I come at him with such force that he falls backward. “You forfeited any right to this baby when you put its mother in danger,” I snarl. “How could you, Deck? How could you have done this to us?”
He blinks rapidly, stupidly. “It’s their rules, Joanie. I didn’t make them.”
“No, but you followed them.”
“You did, too.”
I’m crying now, but it’s not sadness. It’s anger. “I loved you, Deck.”
“I loved you, too. Not at first, but eventually. Once I got to know you. I was just like you, Joanie. Taken when I was four. You didn’t have to fight it. They give you so much if you just go along. I was hoping I could convince you of that. They wanted me to marry you, you know. I refused. Said I’d only do it once you knew everything, and only if you really wanted to. That was me, Joanie. That’s who I am.”

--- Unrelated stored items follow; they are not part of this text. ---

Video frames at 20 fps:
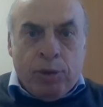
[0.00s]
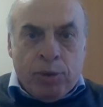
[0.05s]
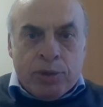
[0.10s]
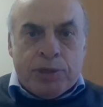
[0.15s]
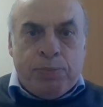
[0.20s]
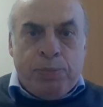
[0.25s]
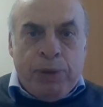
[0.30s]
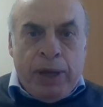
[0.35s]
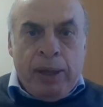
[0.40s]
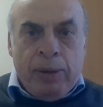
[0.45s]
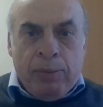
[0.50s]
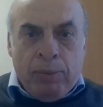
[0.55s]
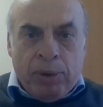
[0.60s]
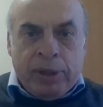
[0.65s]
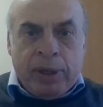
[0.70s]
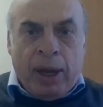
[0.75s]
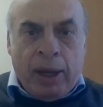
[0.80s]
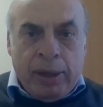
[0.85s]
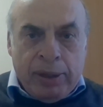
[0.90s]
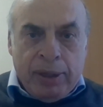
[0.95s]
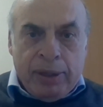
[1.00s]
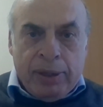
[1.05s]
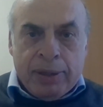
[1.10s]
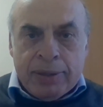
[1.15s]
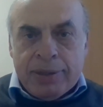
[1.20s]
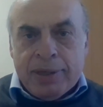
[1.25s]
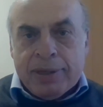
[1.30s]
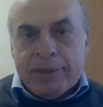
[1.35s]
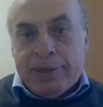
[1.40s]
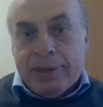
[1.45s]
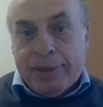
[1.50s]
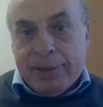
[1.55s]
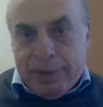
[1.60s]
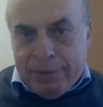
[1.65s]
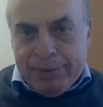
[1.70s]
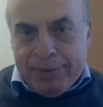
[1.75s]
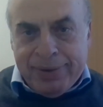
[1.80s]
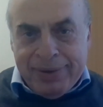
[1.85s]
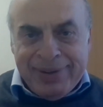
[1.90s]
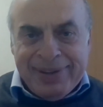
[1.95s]
to explain what I didn't succeed.
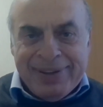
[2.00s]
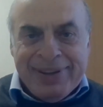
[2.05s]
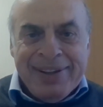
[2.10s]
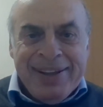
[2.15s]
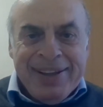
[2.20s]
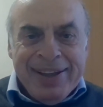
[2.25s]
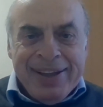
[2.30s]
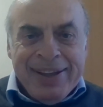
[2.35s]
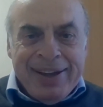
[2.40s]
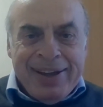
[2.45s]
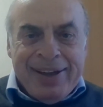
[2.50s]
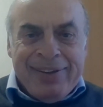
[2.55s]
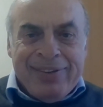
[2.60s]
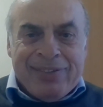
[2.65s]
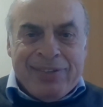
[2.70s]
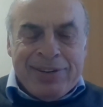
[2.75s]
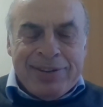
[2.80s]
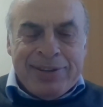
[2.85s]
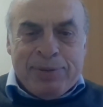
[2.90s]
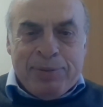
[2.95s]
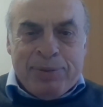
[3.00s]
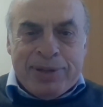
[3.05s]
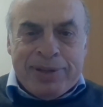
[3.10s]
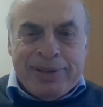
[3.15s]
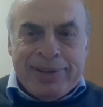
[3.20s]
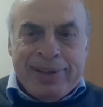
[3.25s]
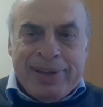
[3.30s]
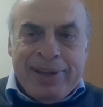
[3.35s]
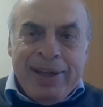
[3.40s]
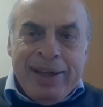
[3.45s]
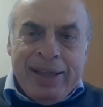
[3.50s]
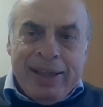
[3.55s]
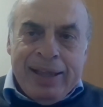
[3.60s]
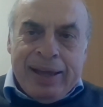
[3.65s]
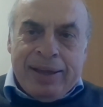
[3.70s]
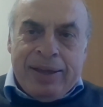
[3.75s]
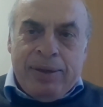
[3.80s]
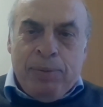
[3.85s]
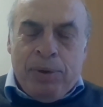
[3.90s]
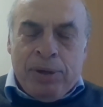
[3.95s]
No, because it was
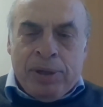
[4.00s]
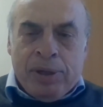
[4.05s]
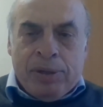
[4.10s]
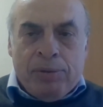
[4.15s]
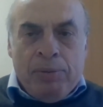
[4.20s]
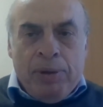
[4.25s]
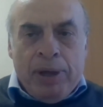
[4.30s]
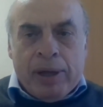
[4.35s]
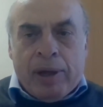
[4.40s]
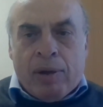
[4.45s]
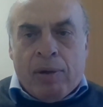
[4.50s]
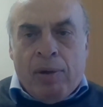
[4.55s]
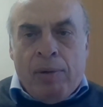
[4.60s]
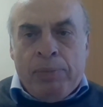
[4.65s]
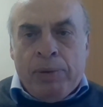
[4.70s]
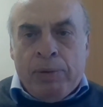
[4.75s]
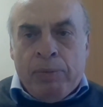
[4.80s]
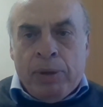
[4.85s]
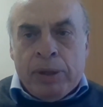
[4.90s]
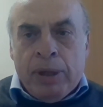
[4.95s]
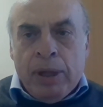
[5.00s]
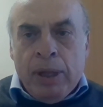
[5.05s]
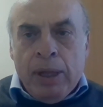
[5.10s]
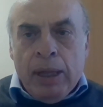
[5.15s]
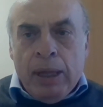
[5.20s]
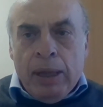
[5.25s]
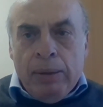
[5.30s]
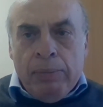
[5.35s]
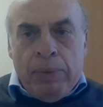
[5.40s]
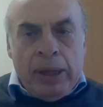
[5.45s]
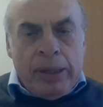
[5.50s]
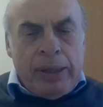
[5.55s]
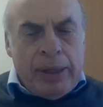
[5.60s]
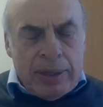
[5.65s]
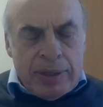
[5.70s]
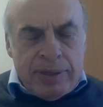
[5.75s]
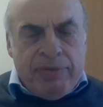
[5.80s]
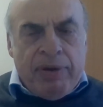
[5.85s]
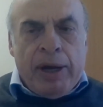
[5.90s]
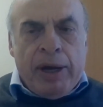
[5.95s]
like he wanted to make a compliment. But
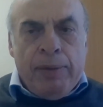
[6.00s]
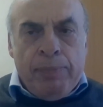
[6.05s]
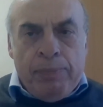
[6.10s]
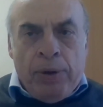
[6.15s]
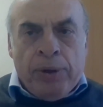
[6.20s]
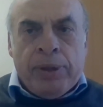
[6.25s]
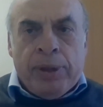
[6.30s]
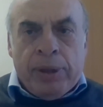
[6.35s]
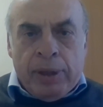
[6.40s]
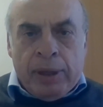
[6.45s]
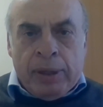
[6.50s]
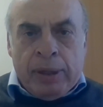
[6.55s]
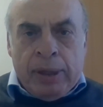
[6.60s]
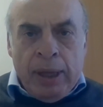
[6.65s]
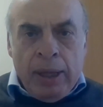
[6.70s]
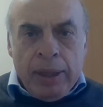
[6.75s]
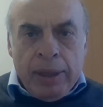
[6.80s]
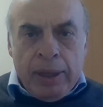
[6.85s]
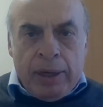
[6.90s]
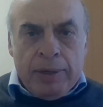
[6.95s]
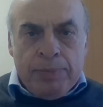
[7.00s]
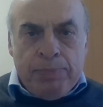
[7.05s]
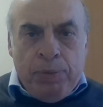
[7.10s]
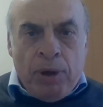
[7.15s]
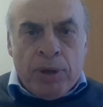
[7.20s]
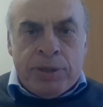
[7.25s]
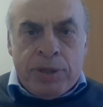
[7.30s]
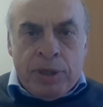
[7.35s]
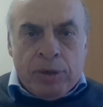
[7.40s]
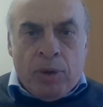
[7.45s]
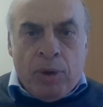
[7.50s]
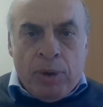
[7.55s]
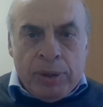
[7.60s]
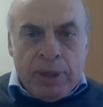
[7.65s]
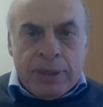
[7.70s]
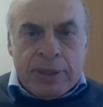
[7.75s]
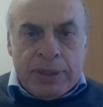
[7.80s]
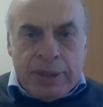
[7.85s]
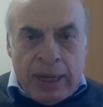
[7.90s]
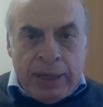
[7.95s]
it's very important that there is a person who
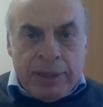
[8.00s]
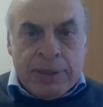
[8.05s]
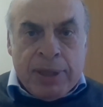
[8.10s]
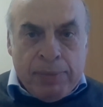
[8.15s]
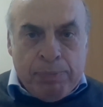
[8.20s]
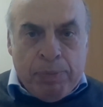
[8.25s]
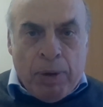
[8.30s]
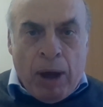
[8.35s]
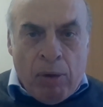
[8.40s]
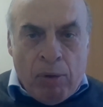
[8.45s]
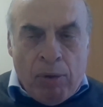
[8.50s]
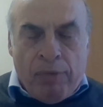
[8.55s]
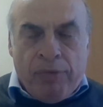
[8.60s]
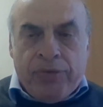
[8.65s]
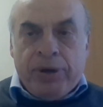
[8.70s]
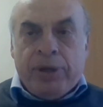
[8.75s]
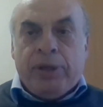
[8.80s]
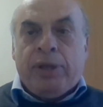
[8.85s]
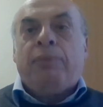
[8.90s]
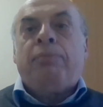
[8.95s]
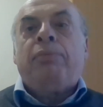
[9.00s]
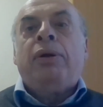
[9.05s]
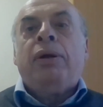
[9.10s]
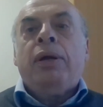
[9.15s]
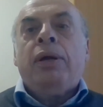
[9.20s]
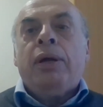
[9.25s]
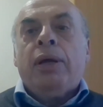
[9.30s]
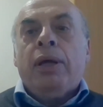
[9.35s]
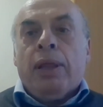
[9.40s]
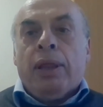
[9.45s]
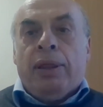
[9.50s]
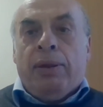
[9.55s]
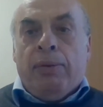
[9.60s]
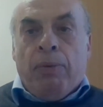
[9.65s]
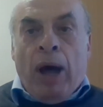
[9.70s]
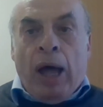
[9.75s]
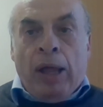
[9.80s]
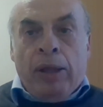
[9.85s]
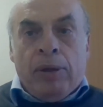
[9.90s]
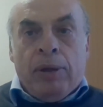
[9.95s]
understands the power of freedom. The
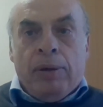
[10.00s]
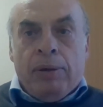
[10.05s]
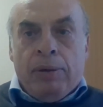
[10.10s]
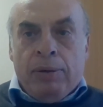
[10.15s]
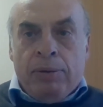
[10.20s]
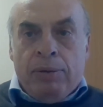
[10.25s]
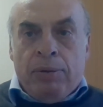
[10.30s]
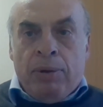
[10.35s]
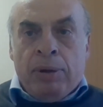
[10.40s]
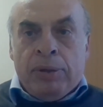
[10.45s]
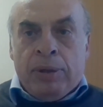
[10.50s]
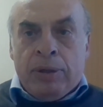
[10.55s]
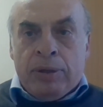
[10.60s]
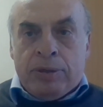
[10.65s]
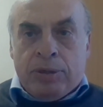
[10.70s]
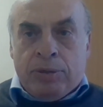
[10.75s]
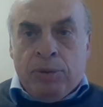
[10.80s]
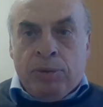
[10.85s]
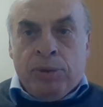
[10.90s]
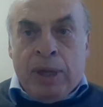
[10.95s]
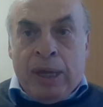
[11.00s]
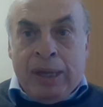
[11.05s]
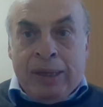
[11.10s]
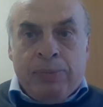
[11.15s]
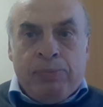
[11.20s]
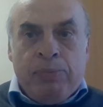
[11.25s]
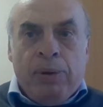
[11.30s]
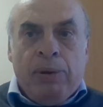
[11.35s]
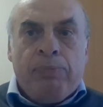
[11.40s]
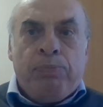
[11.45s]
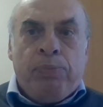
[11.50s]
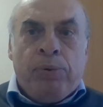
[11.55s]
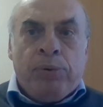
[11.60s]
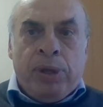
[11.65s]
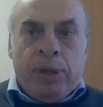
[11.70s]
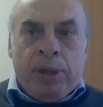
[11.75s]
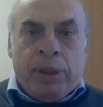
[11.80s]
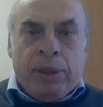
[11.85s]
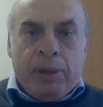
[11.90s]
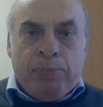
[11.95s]
one who understood and put
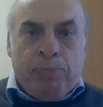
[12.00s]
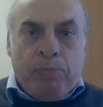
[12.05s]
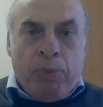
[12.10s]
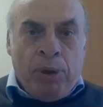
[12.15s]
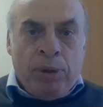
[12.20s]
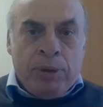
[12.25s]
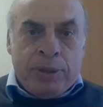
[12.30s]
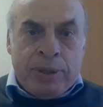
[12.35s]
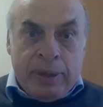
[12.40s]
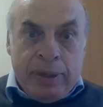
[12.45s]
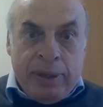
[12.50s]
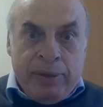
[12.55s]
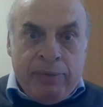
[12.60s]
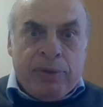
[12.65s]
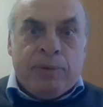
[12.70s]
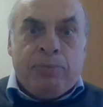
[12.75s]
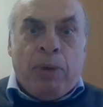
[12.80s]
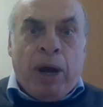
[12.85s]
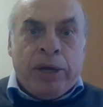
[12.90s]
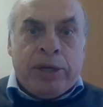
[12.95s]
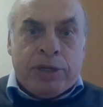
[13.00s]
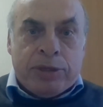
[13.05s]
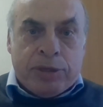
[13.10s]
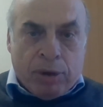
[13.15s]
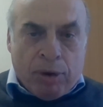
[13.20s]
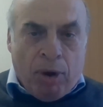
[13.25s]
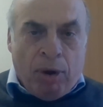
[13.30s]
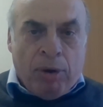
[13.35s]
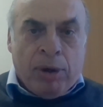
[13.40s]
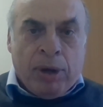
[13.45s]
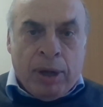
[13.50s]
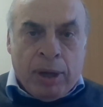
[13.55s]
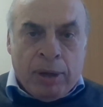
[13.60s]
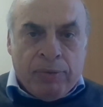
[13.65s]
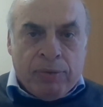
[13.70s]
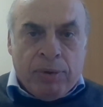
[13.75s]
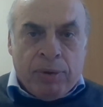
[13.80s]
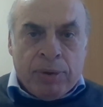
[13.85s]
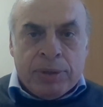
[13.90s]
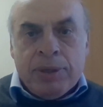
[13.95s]
the policy even much stronger,
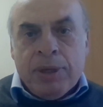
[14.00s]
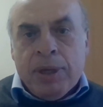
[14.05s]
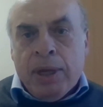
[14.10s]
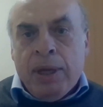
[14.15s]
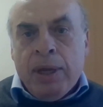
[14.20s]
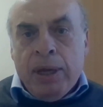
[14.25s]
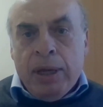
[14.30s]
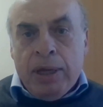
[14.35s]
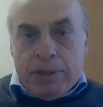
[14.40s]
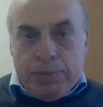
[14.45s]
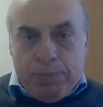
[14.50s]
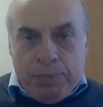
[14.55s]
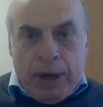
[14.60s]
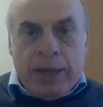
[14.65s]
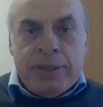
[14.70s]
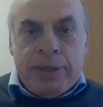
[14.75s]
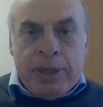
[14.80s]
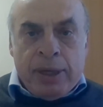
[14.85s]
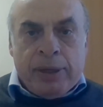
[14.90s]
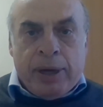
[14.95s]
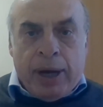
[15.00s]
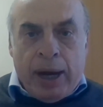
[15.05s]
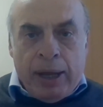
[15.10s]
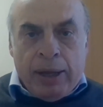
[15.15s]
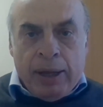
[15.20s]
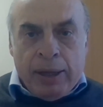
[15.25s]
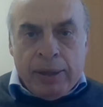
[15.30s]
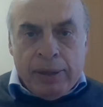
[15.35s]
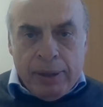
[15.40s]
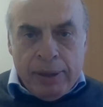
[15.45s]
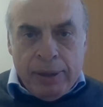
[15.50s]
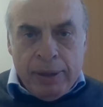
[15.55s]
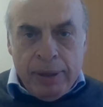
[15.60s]
of course, is President Reagan,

I can see he really believes that’s good enough. Shitheel. My strength is ebbing, the adrenaline that has kept me upright disappearing, leaving pain and bone-deep fatigue in its wake. I need to escape before I collapse.
“I’m leaving, Deck. My mom taught me how to stay on the run. You’re never going to find me or this baby.”
I dearly hope that’s true. I reach for the doorway, grateful to feel the wood beneath my hand. It keeps me upright for another moment. He’s still between me and the stairs.
“But Deck, listen to me now.” My voice is fading. I cough to bring it back. “Wherever I end up, I’m going to tell the story. You can’t stop that. All you can do is let me go without a fight. If you do, I’ll make sure your child knows you let us get away to a better life, that you sacrificed for us. What do you say, Deck?”